• _Exercise description_
Repeat the data that follows in full. Do not include the pictures.

....................

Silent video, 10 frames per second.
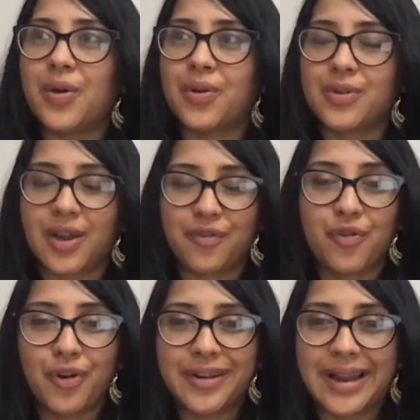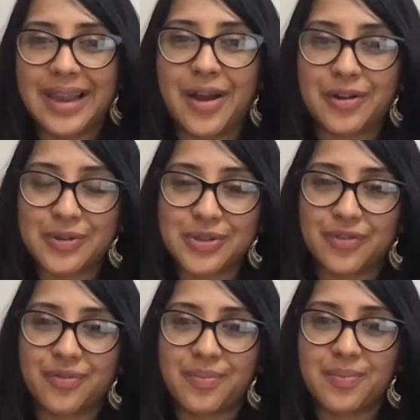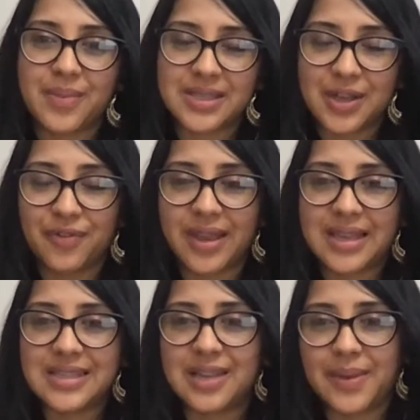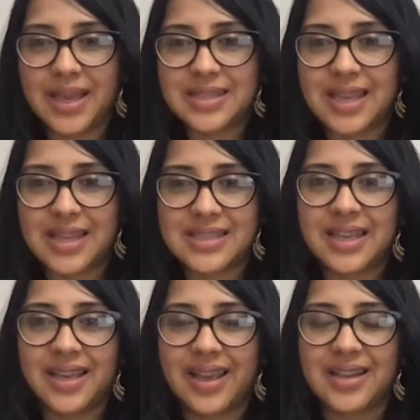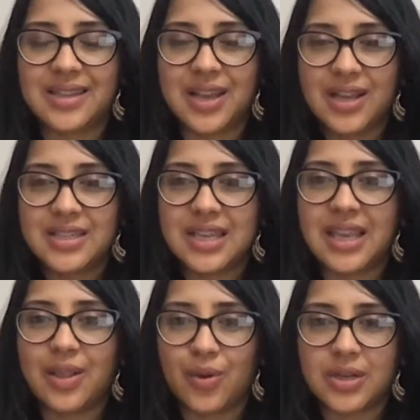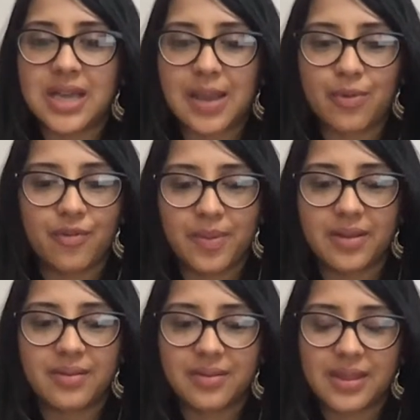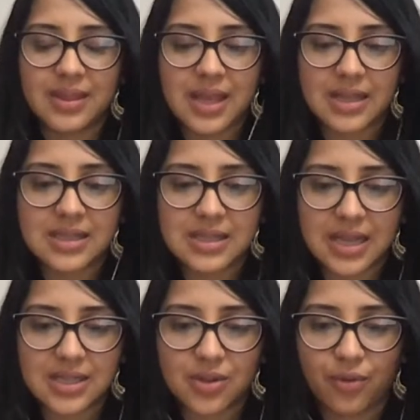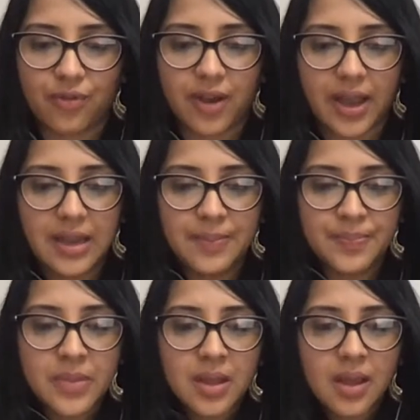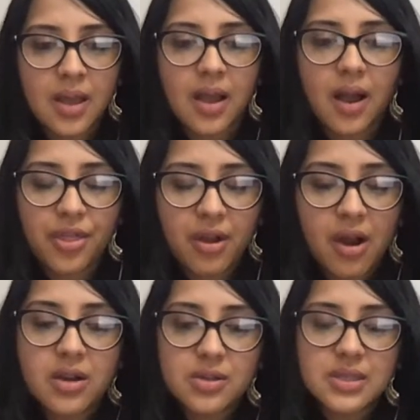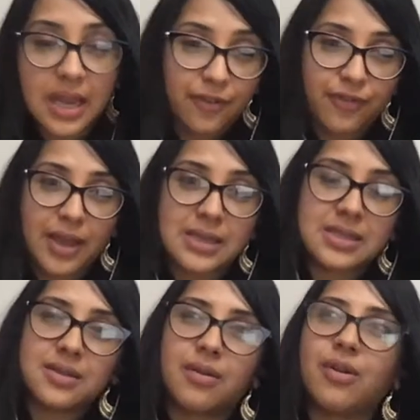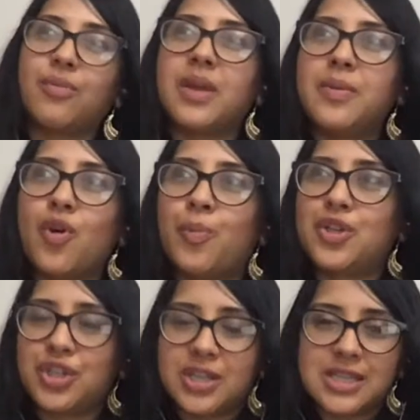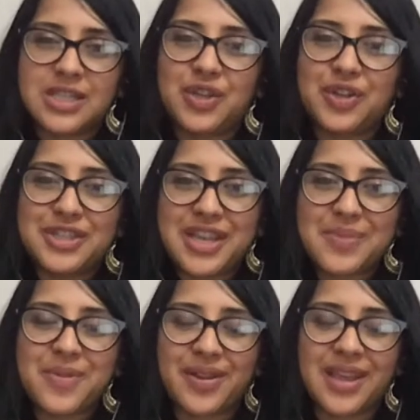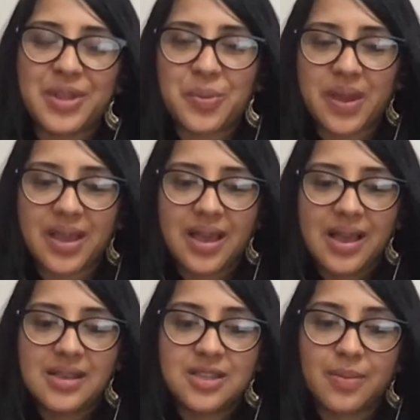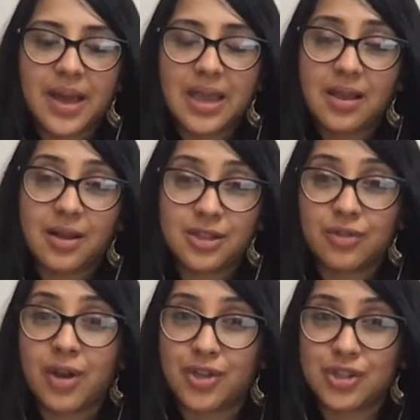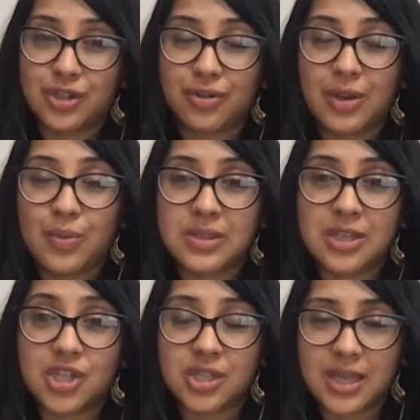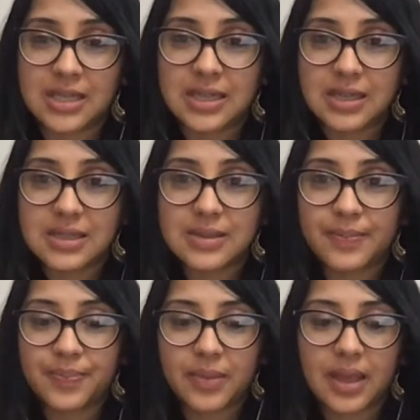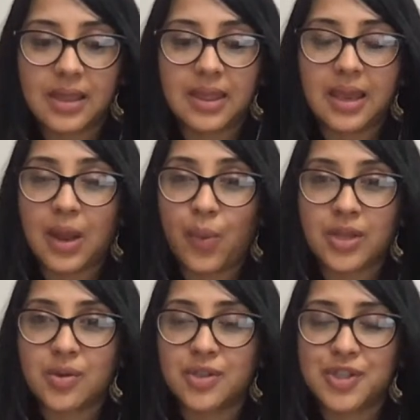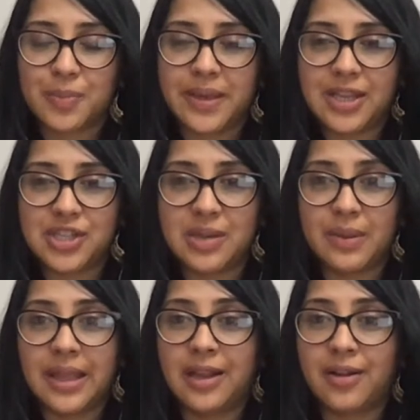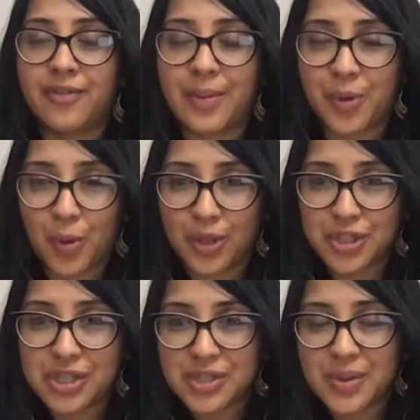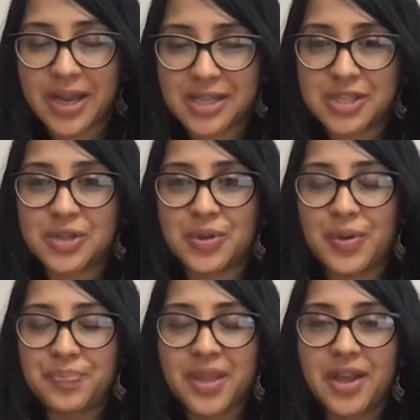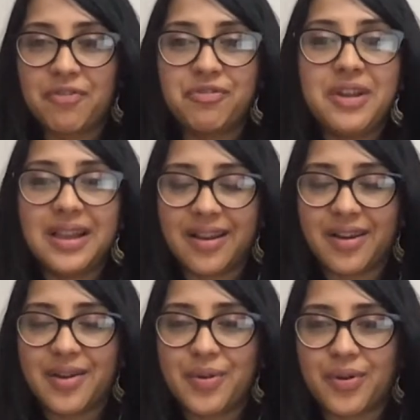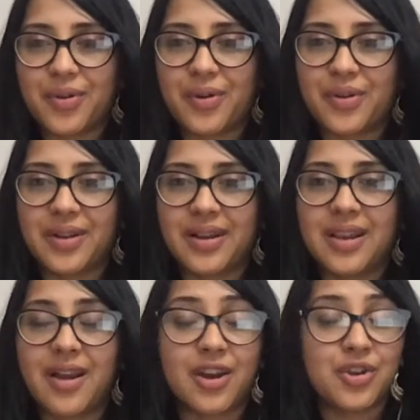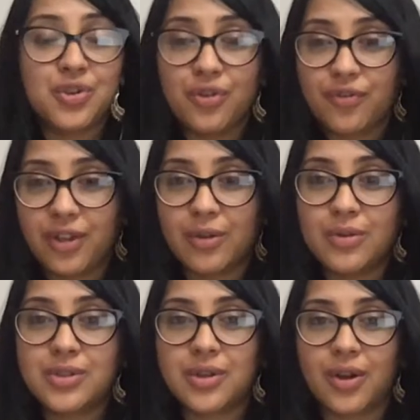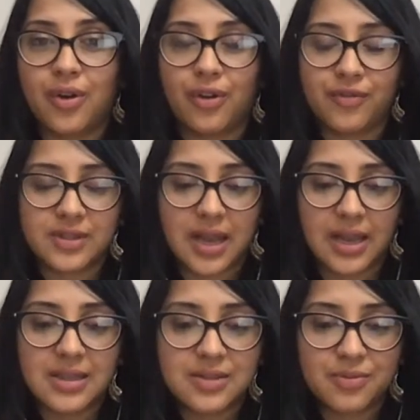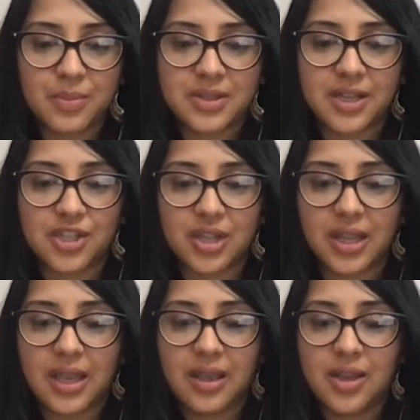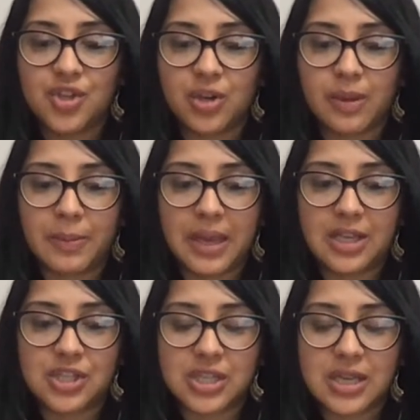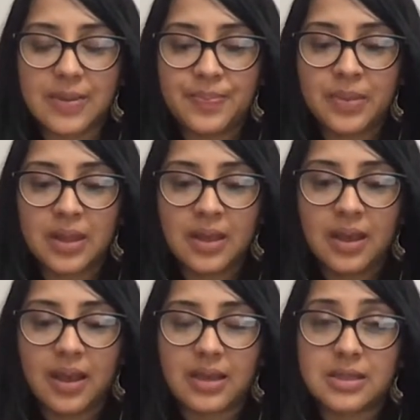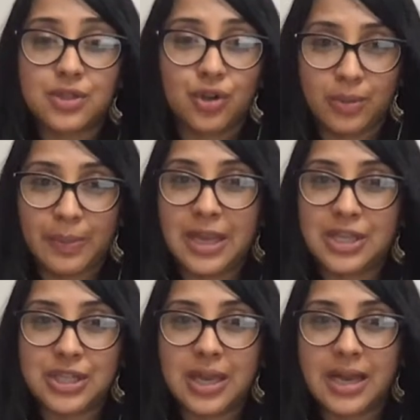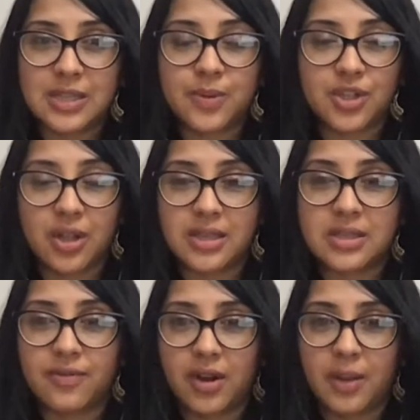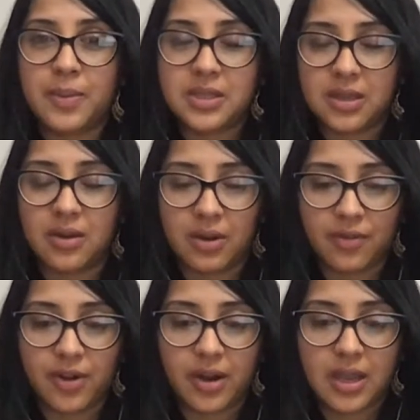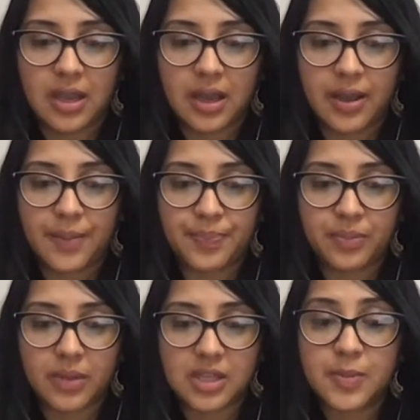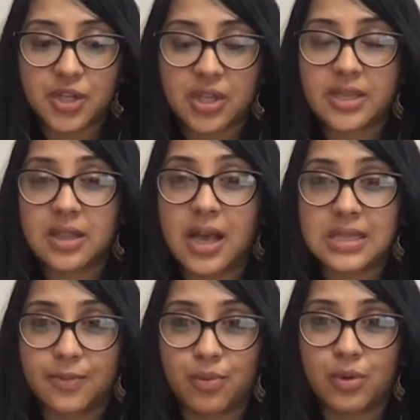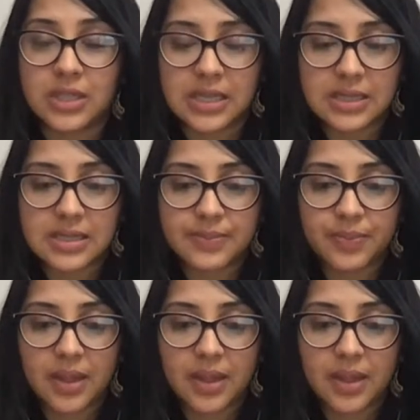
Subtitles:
or fortnightly hurdles of myself getting sick, my kids getting sick, and taking a lot of time off, but that's all fine. Other hurdles I faced, or maybe opportunities, you can see them in either way. So my undergraduate degree was in genetics, and then I went on to do a PhD in molecular pharmacology. So I had to relearn or learn a new field of science, essentially, during my PhD. And during my PhD, I had specialized in a very specialized class of proteins.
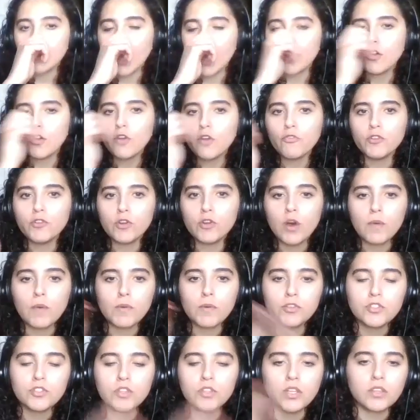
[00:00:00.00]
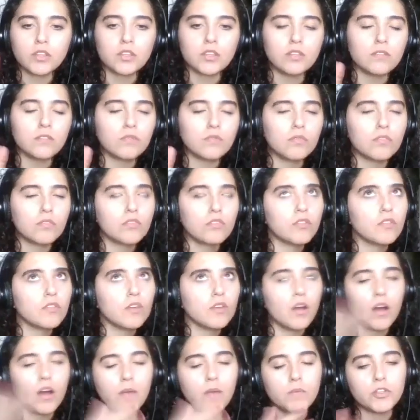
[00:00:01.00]
I don't know if you know
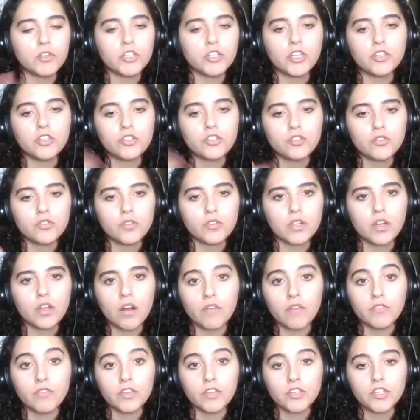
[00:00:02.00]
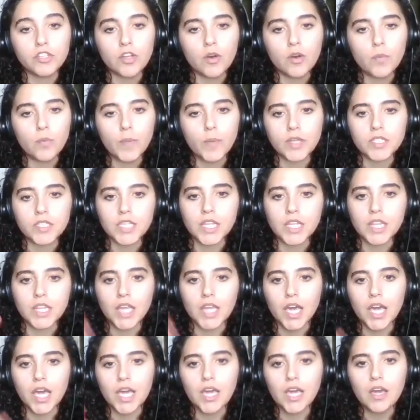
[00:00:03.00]
how much history of this show, but did
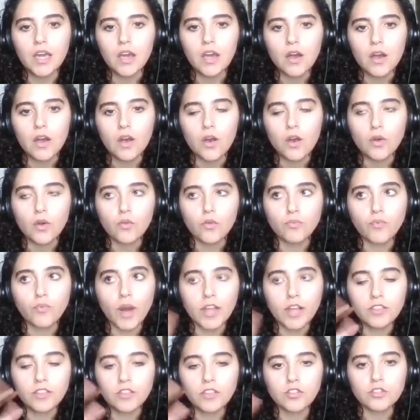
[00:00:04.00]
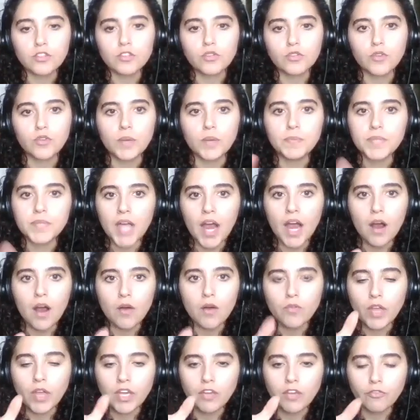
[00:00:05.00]
they write the script
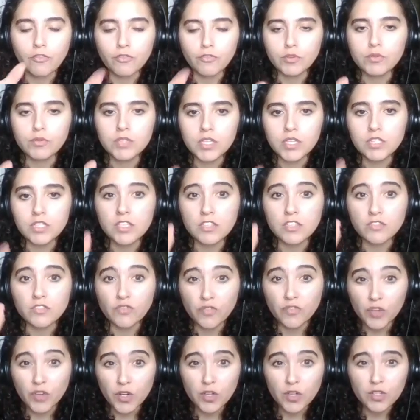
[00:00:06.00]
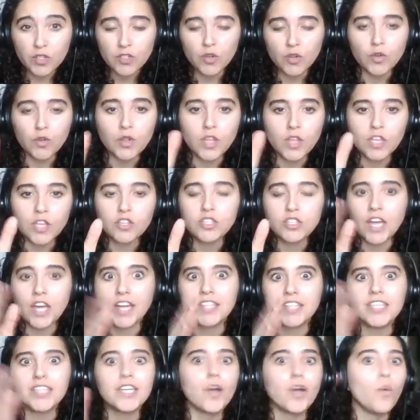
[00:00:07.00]
out like a few seasons first, or did they just kind
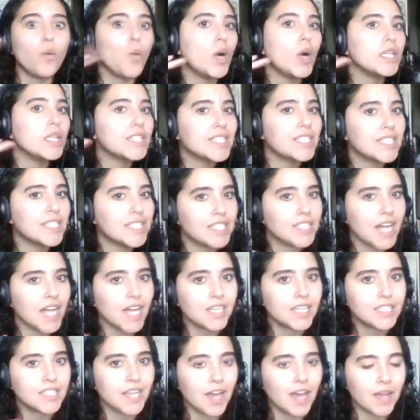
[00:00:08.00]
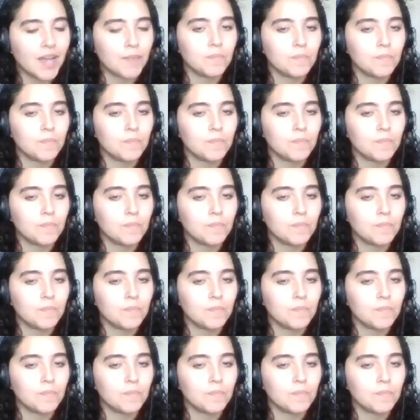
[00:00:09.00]
of take it one season at a time?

....................

• _Expected answer_
Silent video, 10 frames per second.
Subtitles:
or fortnightly hurdles of myself getting sick, my kids getting sick, and taking a lot of time off, but that's all fine. Other hurdles I faced, or maybe opportunities, you can see them in either way. So my undergraduate degree was in genetics, and then I went on to do a PhD in molecular pharmacology. So I had to relearn or learn a new field of science, essentially, during my PhD. And during my PhD, I had specialized in a very specialized class of proteins.
[00:00:00.00]
[00:00:01.00]
I don't know if you know
[00:00:02.00]
[00:00:03.00]
how much history of this show, but did
[00:00:04.00]
[00:00:05.00]
they write the script
[00:00:06.00]
[00:00:07.00]
out like a few seasons first, or did they just kind
[00:00:08.00]
[00:00:09.00]
of take it one season at a time?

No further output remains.